So why do you need to save up a bunch for the kid?
I just had heard that on the on your show that like oh, yeah, you could push pause on this, but you're still working overtime because you still got to pile up 55 grand while the baby's on the way.
Yeah, yeah.
So
and we're paying the truck down as much as we can until we sell it.
That's already guaranteed.
It's undervalued, bought it wrong time, was dumb.
Oh, so you're upside down.
Okay.
All right.
Yeah, I mean, so yeah, I think you work like a maniac for nine months and pile up cash.
And when baby comes and comes home and your health insurance pays everything, then all of that cash you have piled up won't be needed for the baby.
It'll be piled on the debt and you'll clear your debts or get close.
Can I give you an unpopular thing to say, too?
Or can I say something unpopular?
It also helps when you're married that you know your spouse is in it with you.
And that might look like she commits while you're literally in the coal mines working extra time, she commits to minimizing spending to an obnoxious degree.
And you know, she's got her skin in the game too.
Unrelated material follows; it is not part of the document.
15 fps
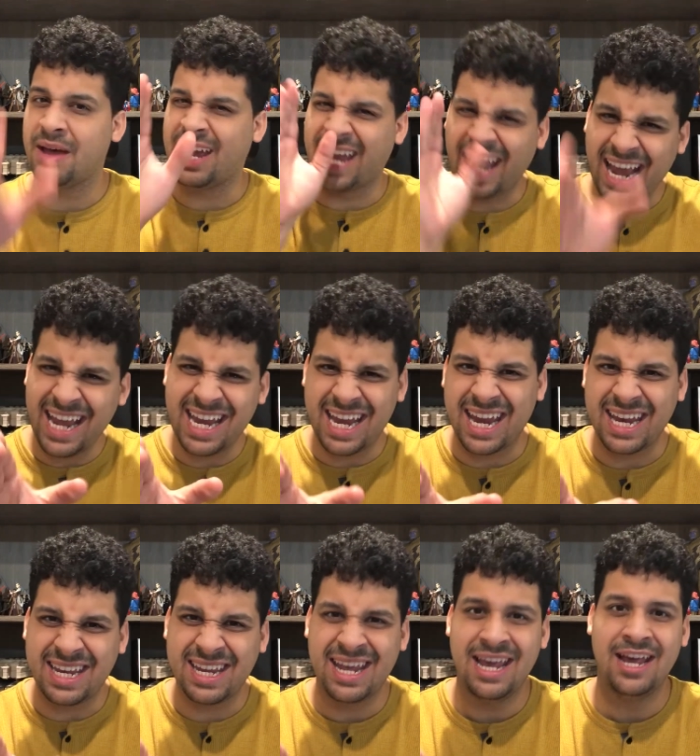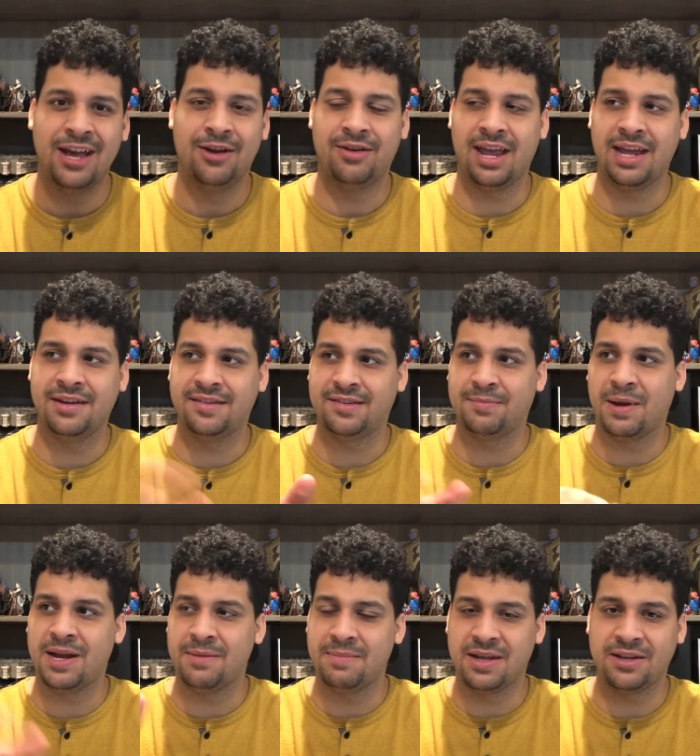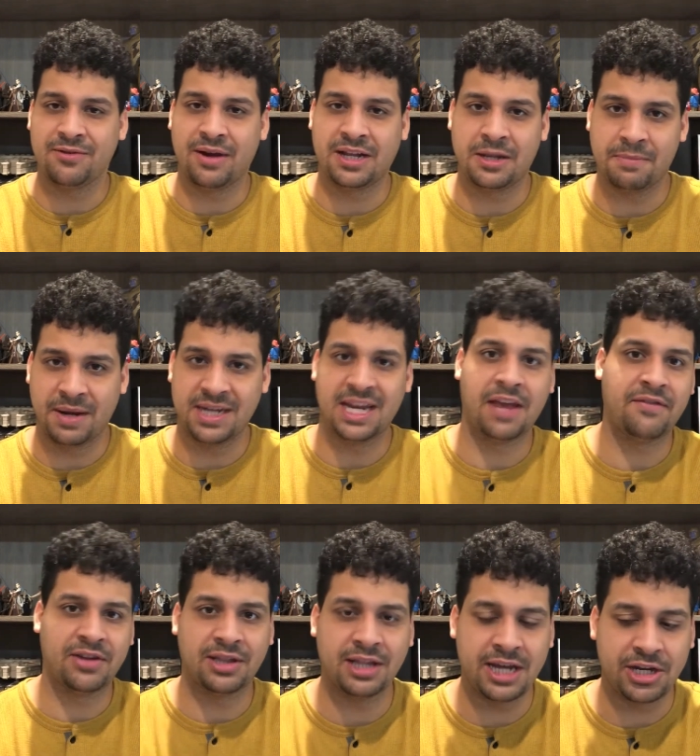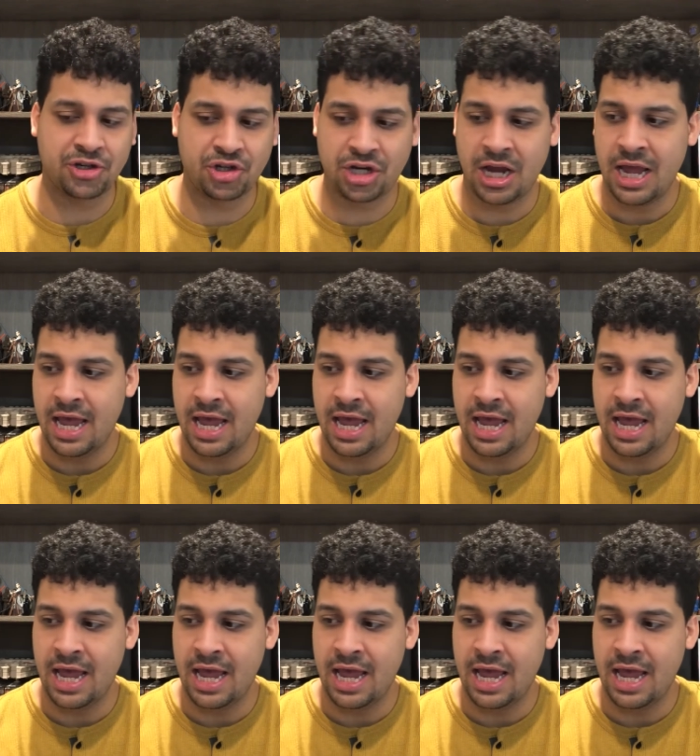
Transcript: I hated it, okay, despite it being directed by David Lynch.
So she's a full-time home economist, squeezing every nickel.
Every nickel.
Or she takes two kids from the neighborhood and
does child care in the house.
Even if it's just a little bit of money, but you're looking for a partnership here.
Like we are both in this thing.
And man, you'll find that you get new wind in your sails when you got that.
Yeah,
if you can push through and you can see the end to it and you've got a good partnership, then you don't get burnt out.
Yeah, you know, both both you and I have been there.
Yeah, right.
I've done that.
You work like a maniac forever, 16 hours a day, but uh, you can't, you don't, it's not, it's not sustainable, right?
You have to have a way to get through that.
And so, in our case, we were growing a business, and so we had to get the business, have enough revenue coming in that we could hire people to do some of the work so I could go home.
Yes, but also, I remember, Dave, times when
I I didn't feel like Sheila and I were on the same page and I was working like that.
And it added weight to that work I was doing.
But I knew we were perfectly aligned.
This is going to be 24 months or 36 months of working full-time, going to grad school full-time, doing stuff on the side, working at night times on the weekends.
And I also felt lockstep at home.
Man, that made that so much easier.
Absolutely.
Absolutely.
Jason's in Phoenix.
Hey, Jason, what's up?
Hey, good morning.
Good afternoon, guys.
How are you guys doing?
Better than we deserve.
How can we help?
Hey, yeah.
So me and my wife, we're currently working through the baby steps, and we're on baby step number two right now.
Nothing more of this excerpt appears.